I will also add the rest of my code and make some other observations as well:
x_train = data_train.drop('y',axis=1)
x_test = data_test.drop('y',axis=1)
y_train = data_train['y']
y_test = data_test['y']
def XGBmodel(x_train,x_test,y_train,y_test):
matrix_train = xgb.DMatrix(x_train,label=y_train)
matrix_test = xgb.DMatrix(x_test,label=y_test)
model=xgb.train(params={'objective':'reg:linear','eval_metric':'mae'}
,dtrain=matrix_train,num_boost_round=500,
early_stopping_rounds=20,evals=[(matrix_test,'test')],)
return model
model=XGBmodel(x_train,x_test,y_train,y_test)
#submission = pd.DataFrame(x_pred.pop('id'))
y_pred = model.predict(xgb.DMatrix(x_test), ntree_limit = model.best_ntree_limit)
#submission['sales']= y_pred
y_pred = pd.DataFrame(y_pred)
y_test = pd.DataFrame(y_test)
y_test.reset_index(inplace = True, drop = True)
compare_df = pd.concat([y_test, y_pred], axis = 1)
compare_df.columns = ['Real', 'Predicted']
compare_df.plot()
mape = (np.abs((y_test['y'] - y_pred[0])/y_test['y']).mean())*100
r2 = r2_score(y_test['y'], y_pred[0])
xgb_mape_r2_dict[top_cells[j]] = [mape,r2]
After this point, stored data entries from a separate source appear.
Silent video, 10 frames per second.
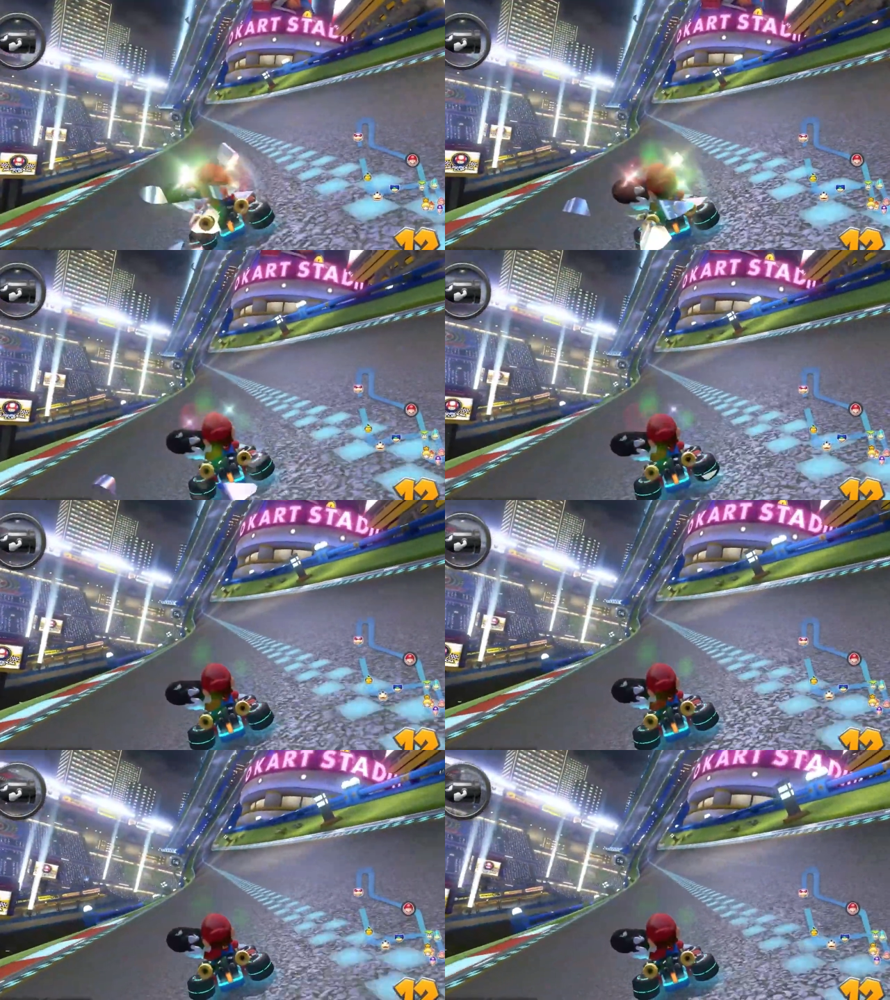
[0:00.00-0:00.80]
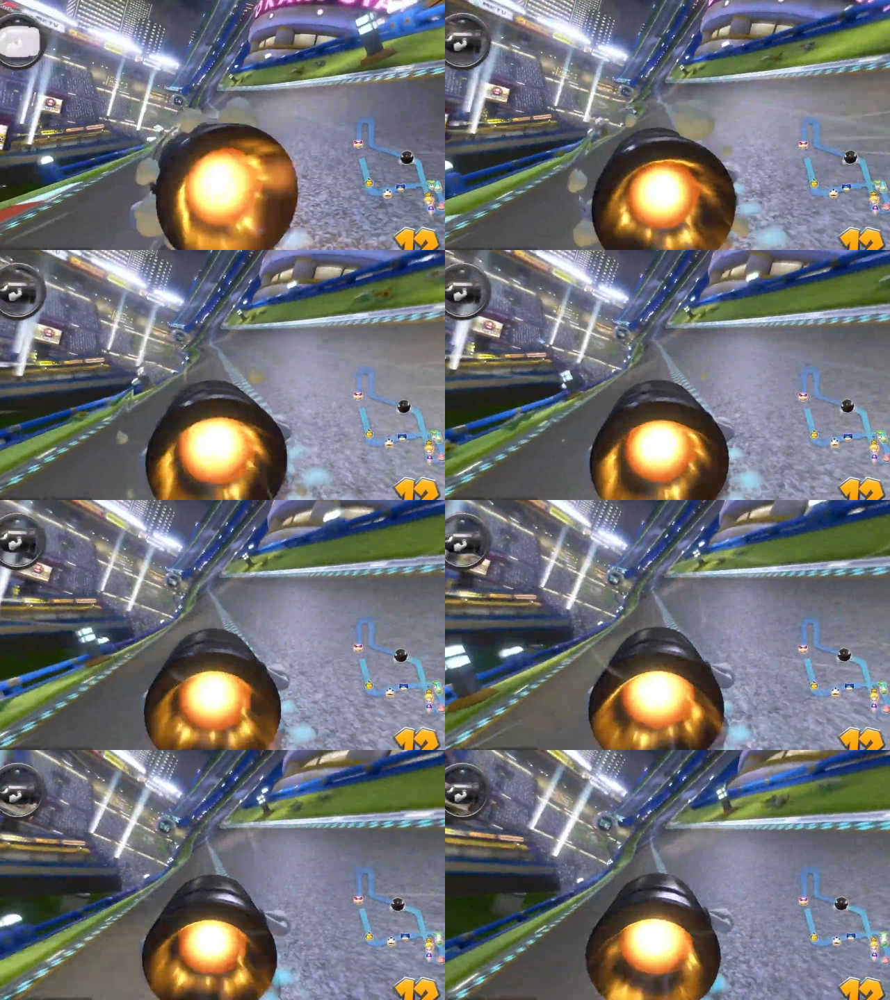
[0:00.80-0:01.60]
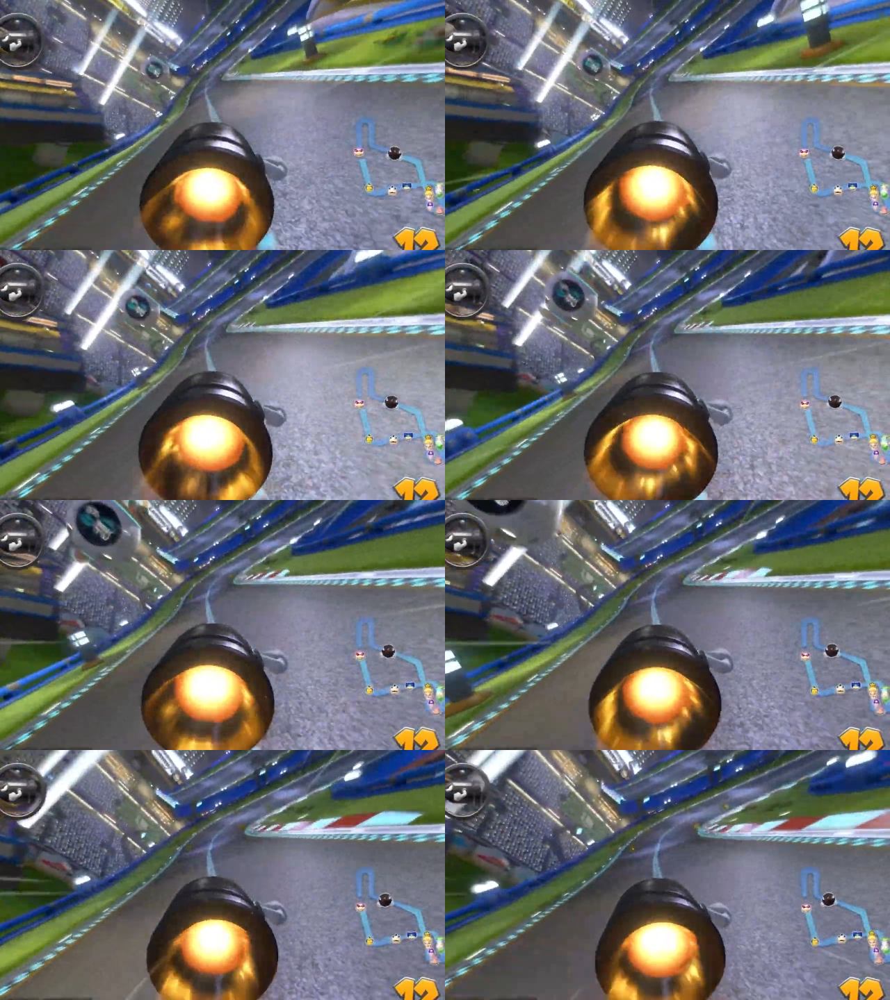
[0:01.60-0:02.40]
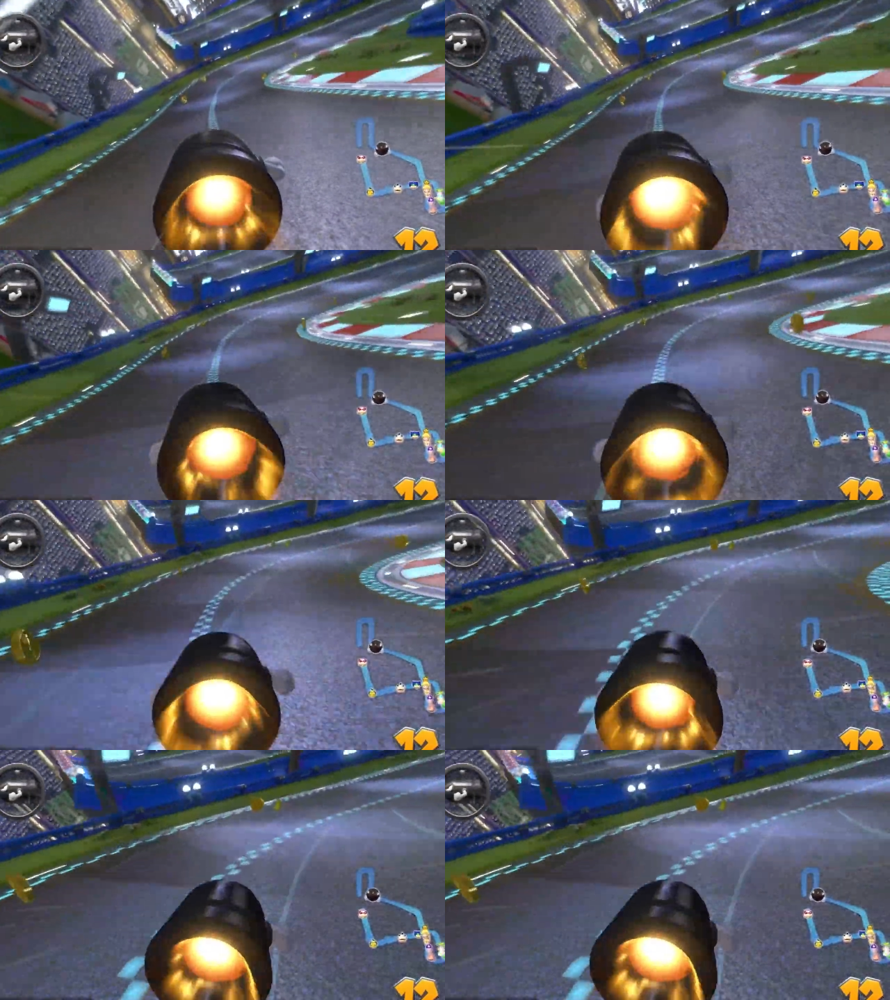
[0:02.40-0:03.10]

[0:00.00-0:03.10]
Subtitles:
[unreadable: no face in view]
I've used both R-squared and MAPE as accuracy measures although I don't think MAPE is indicated anymore since I've transformed the time series problem into a regression problem. Any thoughts on your part on this subject?
Thank you very much for your time and consideration. Any help is very much appreciated.
Update: I have managed to fix the issue using pandas' merge. I've first created two dataframes containing the daily averges and hourly averages from the training data and then merged these ataframes with the test data:
data_test = merge(data_test, daily_avg,['dayofweek'],'daily_avg')
data_test = merge(data_test, hourly_av['dayofweek','hour'],'hourly_avg')
data_test.columns = ['y', 'dayofweek', 'hour', 'daily_avg', 'hourly_avg']
where we used the merge function defined as:
def merge(x,y,col,col_name):
x =pd.merge(x, y, how='left', on=None, left_on=col, right_on=col,
left_index=False, right_index=False, sort=True,
copy=True, indicator=False,validate=None)
x=x.rename(columns={'sales':col_name})
return x
I can now run the model for 2000 locations per hour on a laptop with decent results but I will try to improve it while keeping it fast. Thank you very much once again.